Within the records below, how many lines hold the word "says"? Only the number should be returned.
[INFORMATION SHOWN Boundary: Start]
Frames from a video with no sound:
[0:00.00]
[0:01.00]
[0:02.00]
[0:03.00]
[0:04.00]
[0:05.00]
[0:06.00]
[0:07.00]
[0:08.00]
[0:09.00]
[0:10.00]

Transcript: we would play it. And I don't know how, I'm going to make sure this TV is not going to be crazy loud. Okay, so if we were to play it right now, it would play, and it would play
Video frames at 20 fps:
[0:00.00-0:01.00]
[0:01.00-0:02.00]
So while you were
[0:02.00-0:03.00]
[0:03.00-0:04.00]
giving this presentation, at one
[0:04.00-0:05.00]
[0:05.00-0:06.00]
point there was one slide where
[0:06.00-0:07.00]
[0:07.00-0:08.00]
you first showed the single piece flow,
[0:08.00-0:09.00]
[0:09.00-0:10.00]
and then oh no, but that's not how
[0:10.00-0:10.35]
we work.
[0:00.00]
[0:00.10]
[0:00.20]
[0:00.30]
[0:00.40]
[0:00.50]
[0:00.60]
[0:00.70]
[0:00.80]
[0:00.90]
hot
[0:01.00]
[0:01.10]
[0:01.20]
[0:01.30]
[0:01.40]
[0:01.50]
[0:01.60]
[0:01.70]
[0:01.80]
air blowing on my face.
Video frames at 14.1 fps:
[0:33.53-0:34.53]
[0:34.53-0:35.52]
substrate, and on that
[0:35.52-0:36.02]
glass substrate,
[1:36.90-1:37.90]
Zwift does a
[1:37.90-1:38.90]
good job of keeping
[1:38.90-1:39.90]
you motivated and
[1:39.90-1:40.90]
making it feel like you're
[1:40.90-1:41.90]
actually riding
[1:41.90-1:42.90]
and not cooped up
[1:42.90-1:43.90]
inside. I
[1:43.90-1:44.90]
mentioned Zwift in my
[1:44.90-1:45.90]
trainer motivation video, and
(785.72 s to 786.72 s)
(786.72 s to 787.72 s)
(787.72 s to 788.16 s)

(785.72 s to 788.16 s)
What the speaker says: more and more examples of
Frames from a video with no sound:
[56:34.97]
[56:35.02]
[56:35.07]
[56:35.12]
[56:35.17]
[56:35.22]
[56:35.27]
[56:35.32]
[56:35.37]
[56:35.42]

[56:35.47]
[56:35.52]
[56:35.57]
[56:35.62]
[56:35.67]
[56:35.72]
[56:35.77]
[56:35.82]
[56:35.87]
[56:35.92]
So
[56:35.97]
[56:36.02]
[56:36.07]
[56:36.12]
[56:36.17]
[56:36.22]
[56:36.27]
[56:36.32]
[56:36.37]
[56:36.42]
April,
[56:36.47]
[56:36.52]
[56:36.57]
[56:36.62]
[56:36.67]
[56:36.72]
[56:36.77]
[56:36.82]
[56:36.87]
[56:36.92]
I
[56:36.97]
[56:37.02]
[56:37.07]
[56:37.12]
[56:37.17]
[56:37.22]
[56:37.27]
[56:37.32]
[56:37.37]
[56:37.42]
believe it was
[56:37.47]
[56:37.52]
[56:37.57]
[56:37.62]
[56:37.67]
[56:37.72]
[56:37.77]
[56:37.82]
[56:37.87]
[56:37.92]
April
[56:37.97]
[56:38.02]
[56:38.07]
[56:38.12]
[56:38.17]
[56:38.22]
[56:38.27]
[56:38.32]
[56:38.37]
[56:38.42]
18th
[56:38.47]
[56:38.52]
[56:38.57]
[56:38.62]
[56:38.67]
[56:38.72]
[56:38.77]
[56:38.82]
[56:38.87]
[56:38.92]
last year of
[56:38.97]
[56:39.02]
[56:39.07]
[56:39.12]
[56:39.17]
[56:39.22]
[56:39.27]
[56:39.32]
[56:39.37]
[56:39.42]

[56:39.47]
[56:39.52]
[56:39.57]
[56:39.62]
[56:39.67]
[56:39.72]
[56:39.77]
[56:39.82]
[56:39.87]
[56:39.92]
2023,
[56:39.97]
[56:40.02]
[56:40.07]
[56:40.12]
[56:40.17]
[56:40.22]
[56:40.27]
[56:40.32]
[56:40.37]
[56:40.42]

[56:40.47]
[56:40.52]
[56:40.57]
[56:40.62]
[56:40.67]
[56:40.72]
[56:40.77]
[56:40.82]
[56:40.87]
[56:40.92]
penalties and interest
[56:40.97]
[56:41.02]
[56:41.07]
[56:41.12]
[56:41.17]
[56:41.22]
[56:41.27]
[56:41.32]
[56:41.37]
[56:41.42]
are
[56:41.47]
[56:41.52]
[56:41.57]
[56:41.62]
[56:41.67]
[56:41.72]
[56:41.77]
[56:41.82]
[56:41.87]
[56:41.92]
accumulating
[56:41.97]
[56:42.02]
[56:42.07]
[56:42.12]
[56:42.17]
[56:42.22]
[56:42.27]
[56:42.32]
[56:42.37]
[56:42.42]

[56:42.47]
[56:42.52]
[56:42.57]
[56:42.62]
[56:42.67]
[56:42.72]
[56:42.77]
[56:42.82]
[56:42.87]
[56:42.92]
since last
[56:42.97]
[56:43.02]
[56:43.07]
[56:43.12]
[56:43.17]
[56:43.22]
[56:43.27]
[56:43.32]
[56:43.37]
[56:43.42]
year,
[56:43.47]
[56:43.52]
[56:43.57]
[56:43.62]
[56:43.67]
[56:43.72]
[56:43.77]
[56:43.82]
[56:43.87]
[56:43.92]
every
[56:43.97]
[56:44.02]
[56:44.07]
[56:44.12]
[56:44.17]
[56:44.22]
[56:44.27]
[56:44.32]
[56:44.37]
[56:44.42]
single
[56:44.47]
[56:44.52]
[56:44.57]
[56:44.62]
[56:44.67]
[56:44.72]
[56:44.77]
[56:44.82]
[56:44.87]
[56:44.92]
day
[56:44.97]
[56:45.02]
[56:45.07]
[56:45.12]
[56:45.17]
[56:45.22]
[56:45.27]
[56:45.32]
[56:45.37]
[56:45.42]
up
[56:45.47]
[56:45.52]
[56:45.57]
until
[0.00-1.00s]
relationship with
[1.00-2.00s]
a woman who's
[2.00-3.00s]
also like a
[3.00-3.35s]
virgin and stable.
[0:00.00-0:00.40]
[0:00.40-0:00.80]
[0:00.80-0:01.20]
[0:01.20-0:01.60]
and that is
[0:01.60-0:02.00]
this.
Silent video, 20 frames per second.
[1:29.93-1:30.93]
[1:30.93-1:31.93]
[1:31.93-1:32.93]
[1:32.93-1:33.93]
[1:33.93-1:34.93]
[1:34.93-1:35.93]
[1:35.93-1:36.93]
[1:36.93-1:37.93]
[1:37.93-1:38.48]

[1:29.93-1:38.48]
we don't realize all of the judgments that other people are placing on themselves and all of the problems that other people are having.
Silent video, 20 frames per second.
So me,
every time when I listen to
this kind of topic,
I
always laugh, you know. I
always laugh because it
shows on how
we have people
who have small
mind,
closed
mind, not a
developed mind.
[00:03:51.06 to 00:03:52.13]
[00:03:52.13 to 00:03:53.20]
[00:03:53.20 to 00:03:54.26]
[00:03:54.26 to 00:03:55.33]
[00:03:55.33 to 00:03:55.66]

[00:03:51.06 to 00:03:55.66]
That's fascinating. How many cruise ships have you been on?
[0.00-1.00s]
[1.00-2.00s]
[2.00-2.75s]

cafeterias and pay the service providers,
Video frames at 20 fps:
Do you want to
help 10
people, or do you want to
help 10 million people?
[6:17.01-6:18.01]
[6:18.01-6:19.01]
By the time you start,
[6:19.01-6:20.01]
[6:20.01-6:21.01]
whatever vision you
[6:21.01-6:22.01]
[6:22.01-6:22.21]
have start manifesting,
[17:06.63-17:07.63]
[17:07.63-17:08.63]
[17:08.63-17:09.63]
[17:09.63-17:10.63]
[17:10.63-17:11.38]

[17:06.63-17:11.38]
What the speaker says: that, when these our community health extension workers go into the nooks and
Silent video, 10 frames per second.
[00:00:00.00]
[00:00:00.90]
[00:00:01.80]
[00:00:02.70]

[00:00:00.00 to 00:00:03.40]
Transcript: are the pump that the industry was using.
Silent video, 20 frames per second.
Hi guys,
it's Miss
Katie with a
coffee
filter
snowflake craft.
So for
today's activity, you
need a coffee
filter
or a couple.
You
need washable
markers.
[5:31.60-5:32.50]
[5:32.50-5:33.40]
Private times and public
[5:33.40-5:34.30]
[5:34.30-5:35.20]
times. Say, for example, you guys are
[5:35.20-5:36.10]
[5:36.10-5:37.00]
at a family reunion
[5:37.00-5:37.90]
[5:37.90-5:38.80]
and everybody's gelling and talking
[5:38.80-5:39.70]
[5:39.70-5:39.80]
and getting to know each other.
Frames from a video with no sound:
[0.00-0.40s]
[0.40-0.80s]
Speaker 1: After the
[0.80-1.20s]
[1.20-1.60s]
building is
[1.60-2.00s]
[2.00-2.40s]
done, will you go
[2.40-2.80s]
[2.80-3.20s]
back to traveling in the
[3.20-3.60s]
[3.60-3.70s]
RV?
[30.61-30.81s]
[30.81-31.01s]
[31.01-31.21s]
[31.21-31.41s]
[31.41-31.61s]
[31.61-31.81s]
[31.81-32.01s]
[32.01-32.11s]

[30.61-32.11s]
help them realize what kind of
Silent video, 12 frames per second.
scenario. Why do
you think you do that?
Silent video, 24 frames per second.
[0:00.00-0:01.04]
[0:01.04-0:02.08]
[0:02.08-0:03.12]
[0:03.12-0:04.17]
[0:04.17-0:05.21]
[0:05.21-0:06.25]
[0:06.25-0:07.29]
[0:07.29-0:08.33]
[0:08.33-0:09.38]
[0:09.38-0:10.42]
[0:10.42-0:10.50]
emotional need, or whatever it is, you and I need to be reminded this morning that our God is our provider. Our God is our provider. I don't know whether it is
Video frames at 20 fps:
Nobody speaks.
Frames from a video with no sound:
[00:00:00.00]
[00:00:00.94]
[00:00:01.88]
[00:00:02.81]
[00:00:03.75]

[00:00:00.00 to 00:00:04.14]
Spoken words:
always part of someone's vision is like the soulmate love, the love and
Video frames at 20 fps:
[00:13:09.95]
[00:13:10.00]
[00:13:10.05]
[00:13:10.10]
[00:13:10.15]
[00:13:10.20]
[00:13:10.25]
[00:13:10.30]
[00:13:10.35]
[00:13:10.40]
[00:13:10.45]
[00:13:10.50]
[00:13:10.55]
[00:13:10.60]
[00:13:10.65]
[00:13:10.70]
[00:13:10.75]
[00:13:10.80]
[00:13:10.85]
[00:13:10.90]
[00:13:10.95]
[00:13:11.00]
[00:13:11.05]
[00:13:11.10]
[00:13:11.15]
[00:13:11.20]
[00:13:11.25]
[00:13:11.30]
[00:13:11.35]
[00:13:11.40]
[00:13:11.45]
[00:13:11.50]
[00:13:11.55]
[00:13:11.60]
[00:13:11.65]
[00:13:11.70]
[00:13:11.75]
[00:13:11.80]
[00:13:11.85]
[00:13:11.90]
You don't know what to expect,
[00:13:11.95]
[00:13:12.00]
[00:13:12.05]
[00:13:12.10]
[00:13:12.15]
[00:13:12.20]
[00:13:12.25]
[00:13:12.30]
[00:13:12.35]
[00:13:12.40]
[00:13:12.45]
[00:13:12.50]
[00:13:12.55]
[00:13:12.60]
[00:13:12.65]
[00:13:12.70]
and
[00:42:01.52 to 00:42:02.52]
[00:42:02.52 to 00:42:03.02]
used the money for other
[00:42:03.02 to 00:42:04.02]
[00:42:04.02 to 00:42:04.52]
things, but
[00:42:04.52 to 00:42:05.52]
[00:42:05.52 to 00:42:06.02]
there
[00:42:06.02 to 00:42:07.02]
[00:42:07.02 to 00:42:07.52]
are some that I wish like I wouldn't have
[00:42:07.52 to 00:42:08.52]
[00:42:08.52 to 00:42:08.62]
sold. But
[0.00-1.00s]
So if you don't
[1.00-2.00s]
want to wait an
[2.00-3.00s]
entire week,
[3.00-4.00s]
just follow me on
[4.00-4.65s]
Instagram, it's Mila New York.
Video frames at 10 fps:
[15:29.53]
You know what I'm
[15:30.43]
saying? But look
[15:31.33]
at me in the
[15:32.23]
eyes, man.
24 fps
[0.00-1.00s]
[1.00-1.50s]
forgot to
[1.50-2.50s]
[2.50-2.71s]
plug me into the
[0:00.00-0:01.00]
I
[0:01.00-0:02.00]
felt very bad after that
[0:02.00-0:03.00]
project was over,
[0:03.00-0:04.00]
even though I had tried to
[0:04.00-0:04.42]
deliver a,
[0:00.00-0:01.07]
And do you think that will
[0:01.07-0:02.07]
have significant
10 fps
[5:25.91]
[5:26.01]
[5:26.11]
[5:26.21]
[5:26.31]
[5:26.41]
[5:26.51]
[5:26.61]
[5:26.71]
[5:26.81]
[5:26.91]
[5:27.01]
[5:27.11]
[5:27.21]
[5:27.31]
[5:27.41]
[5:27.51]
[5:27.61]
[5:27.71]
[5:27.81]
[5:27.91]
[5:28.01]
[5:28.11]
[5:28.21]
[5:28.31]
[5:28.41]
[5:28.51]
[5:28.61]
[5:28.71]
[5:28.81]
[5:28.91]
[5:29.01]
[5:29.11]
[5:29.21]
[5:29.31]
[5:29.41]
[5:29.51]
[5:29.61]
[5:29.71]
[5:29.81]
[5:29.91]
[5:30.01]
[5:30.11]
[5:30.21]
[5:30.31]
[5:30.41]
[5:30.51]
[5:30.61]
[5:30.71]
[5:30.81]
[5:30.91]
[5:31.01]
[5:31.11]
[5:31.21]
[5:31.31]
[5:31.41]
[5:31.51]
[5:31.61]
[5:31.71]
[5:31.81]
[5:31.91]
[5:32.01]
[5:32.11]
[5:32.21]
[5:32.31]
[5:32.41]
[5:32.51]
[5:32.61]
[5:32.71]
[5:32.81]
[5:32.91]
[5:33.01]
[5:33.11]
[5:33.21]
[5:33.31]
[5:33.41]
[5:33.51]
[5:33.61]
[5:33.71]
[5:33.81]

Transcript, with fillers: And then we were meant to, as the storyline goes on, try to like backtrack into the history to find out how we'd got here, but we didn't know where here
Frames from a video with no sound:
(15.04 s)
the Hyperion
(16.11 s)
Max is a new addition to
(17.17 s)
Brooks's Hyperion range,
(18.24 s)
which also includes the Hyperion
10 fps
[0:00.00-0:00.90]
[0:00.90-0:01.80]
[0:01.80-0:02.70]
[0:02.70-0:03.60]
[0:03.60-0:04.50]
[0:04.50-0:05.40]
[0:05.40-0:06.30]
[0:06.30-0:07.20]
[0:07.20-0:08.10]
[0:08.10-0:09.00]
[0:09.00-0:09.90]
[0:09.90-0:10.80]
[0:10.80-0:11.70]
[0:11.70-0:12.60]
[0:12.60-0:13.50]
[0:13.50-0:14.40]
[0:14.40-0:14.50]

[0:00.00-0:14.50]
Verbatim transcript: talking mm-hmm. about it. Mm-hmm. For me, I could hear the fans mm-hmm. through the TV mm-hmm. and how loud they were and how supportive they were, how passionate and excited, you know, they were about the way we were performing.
[INFORMATION SHOWN Boundary: End]
(ANSWER)
2